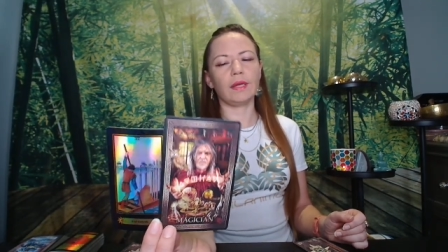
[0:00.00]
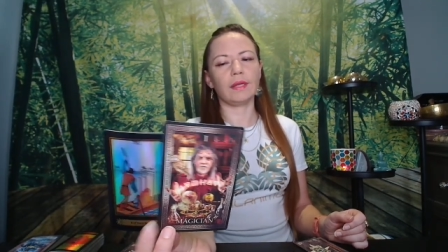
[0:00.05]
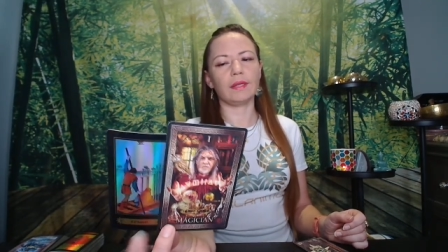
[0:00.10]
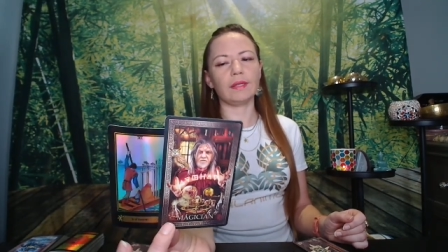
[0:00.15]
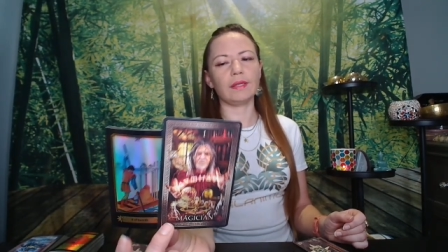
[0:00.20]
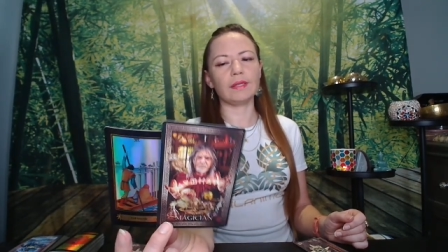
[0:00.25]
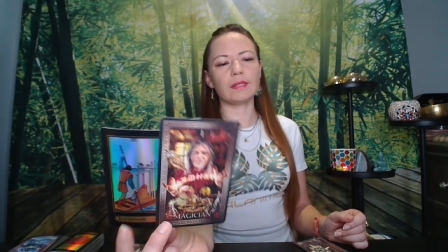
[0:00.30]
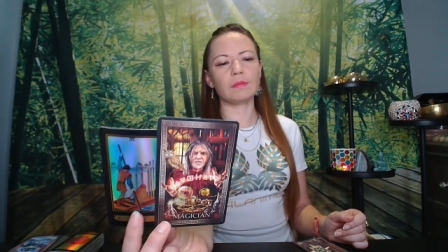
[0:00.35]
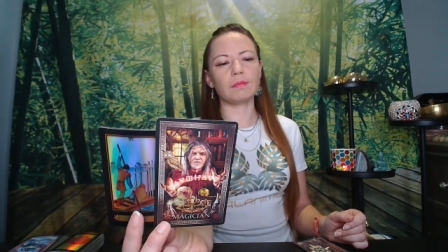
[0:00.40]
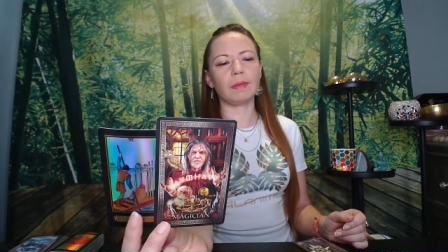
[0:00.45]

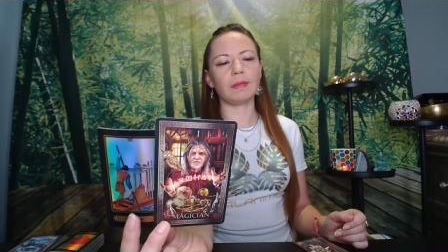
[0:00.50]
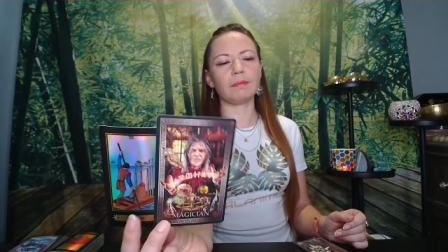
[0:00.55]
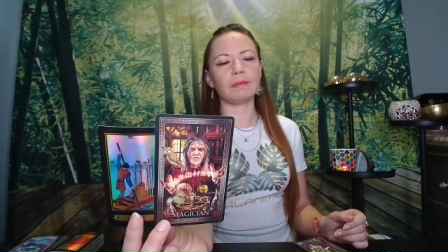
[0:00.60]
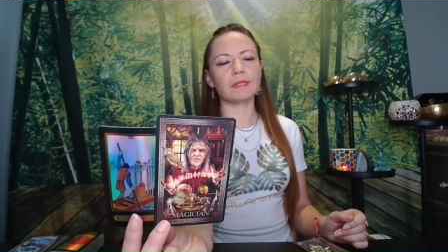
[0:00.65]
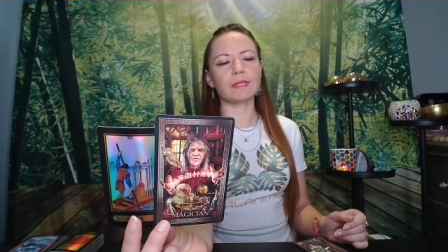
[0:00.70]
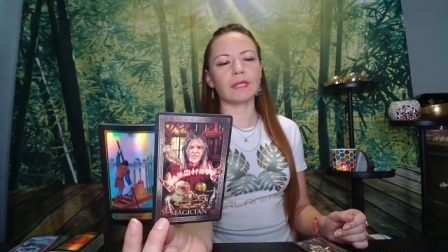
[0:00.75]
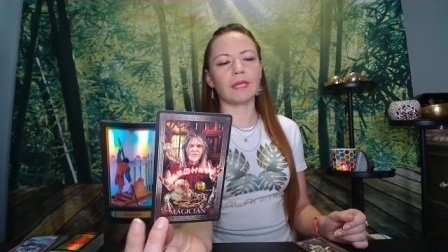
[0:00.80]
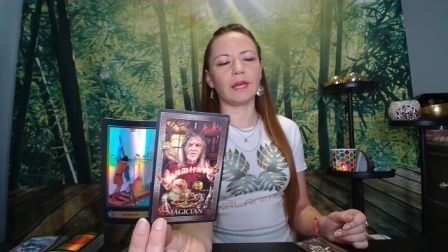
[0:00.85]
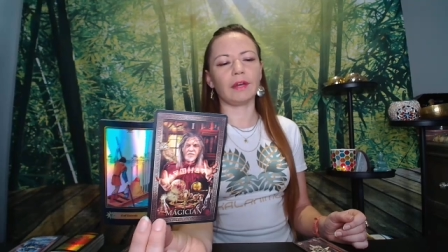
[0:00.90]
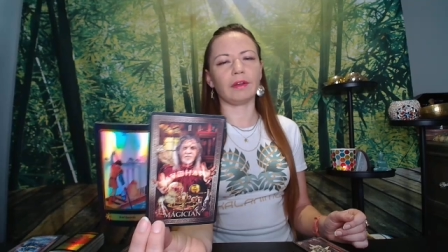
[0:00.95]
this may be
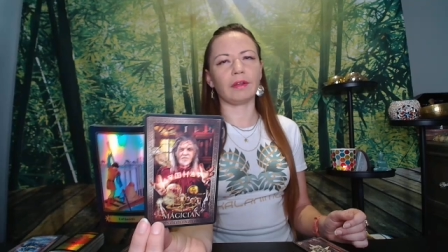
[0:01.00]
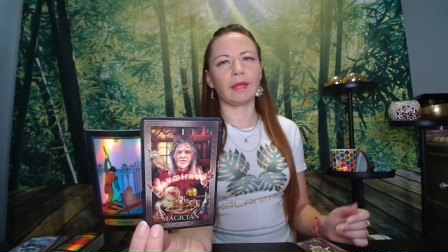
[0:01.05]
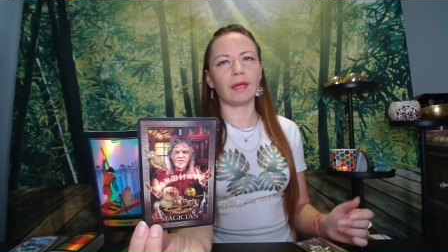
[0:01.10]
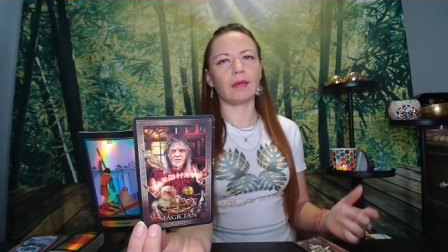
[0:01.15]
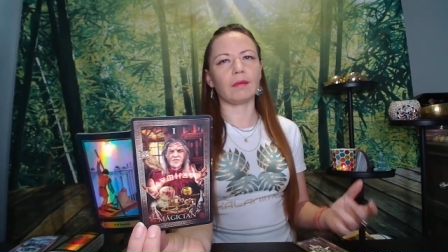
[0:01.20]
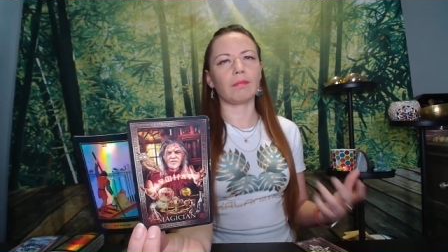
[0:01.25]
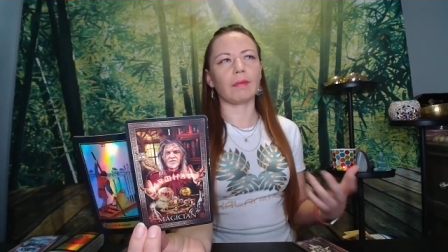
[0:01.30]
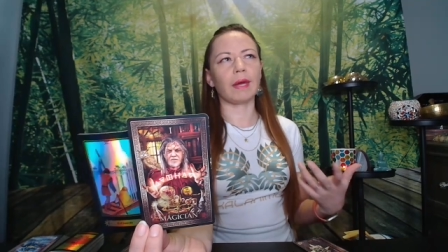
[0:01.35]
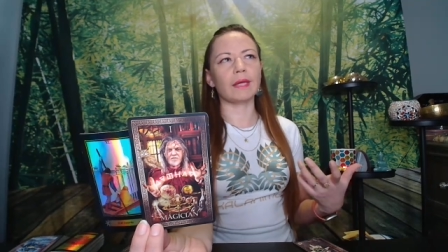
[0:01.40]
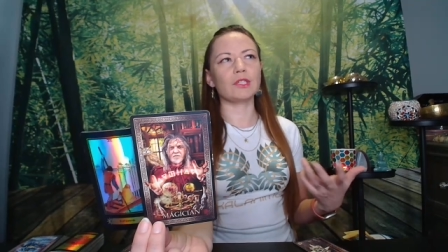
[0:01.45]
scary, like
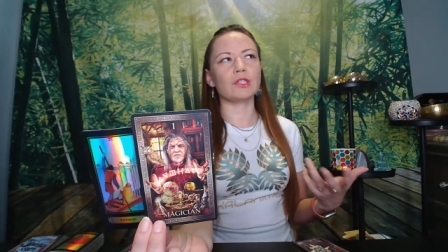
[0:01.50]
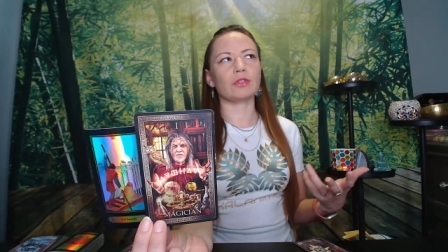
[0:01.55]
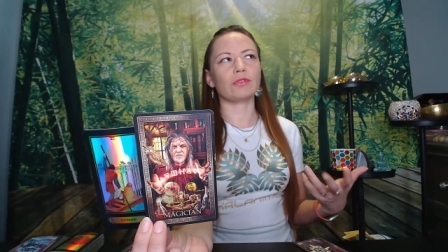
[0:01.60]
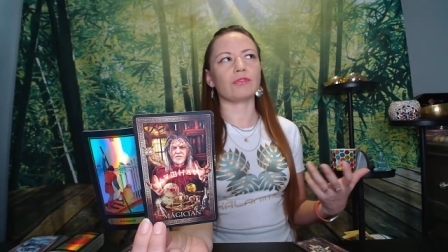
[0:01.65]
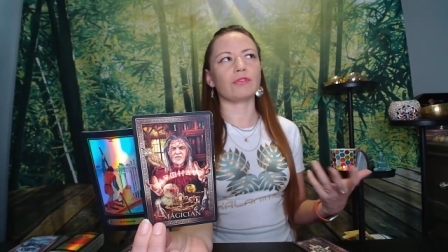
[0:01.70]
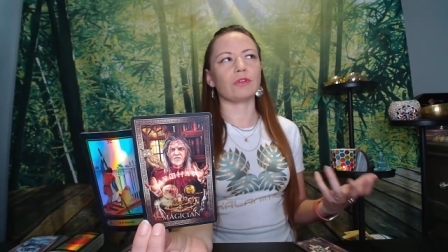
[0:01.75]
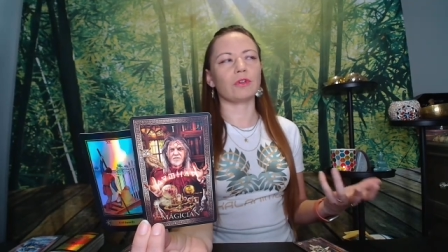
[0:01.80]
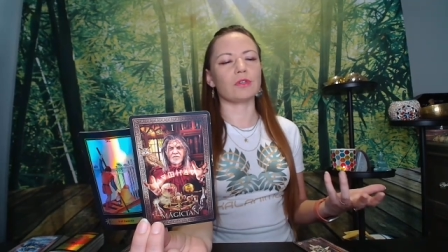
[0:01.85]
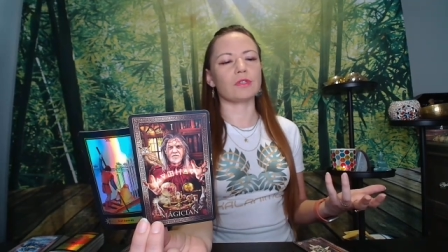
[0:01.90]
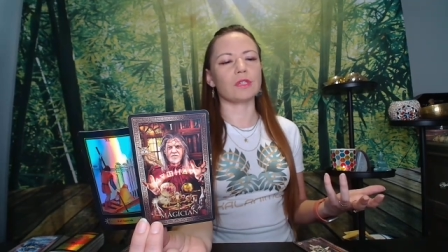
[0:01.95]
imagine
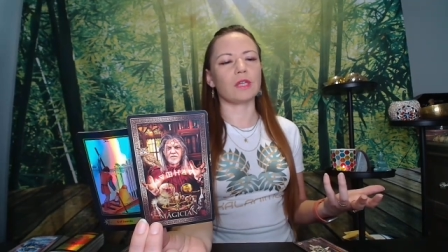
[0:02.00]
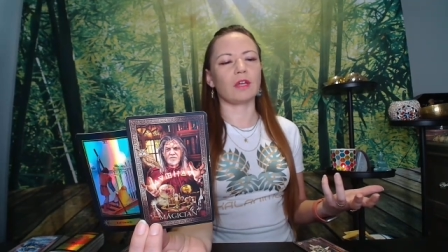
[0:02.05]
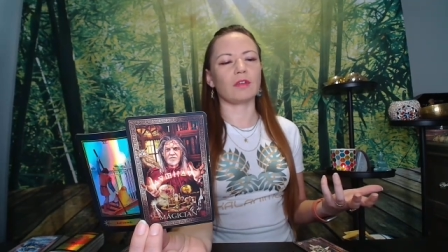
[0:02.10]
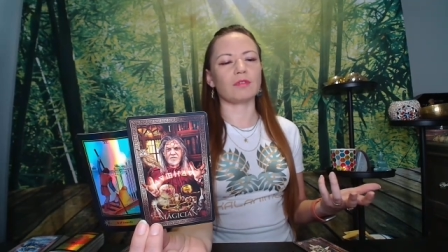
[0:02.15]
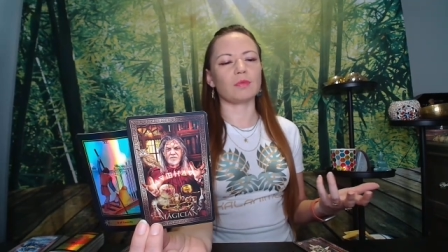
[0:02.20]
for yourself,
* * *
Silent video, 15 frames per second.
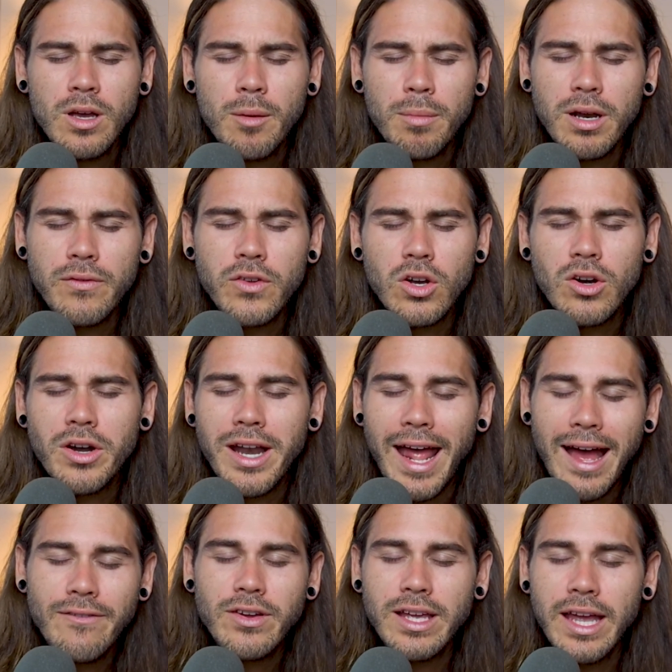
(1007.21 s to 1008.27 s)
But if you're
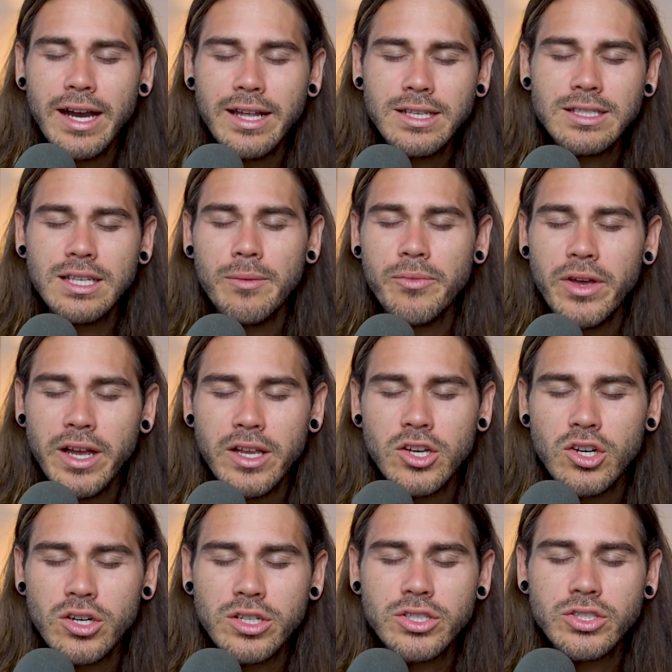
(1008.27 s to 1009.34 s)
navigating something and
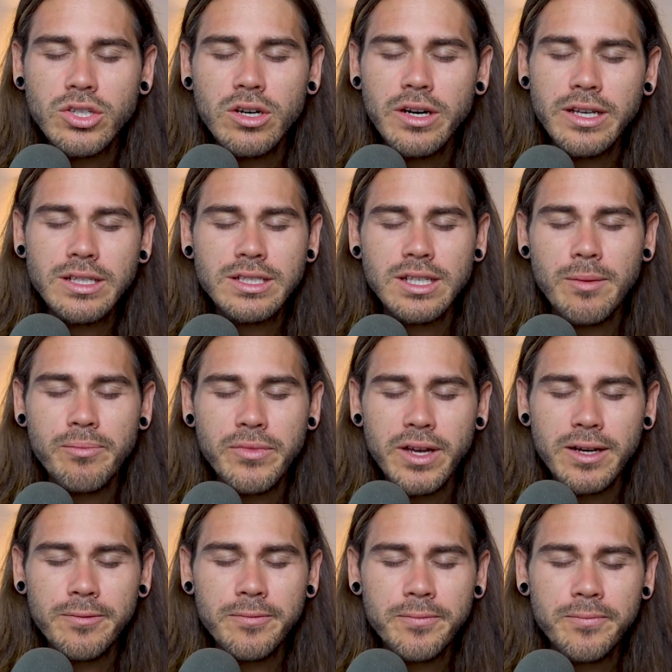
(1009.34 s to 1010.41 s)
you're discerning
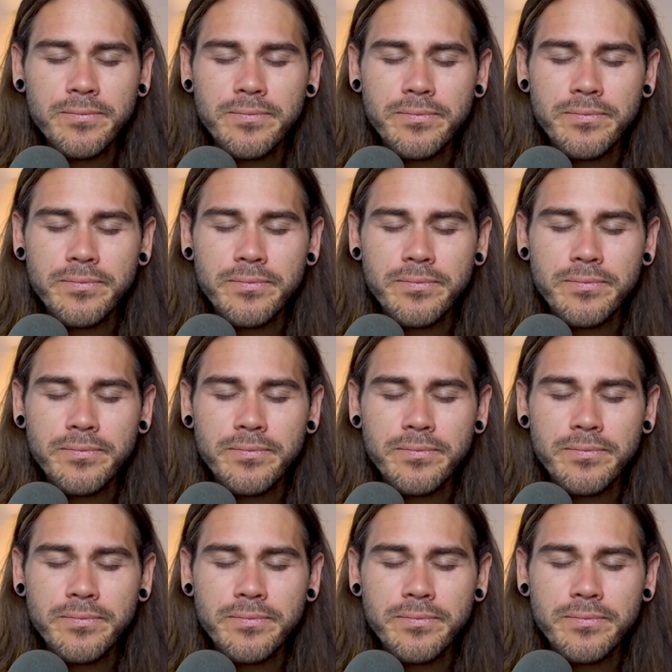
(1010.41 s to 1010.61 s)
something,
==
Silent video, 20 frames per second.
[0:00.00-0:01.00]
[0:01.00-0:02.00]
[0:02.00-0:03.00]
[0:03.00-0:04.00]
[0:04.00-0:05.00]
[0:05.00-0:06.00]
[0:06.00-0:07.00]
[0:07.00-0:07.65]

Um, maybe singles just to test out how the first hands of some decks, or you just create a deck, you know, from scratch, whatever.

*EXERCISE AIM*. State the number of lines in the data that include the string "frames", and add nothing else.

*EXERCISE OUTPUT*. 2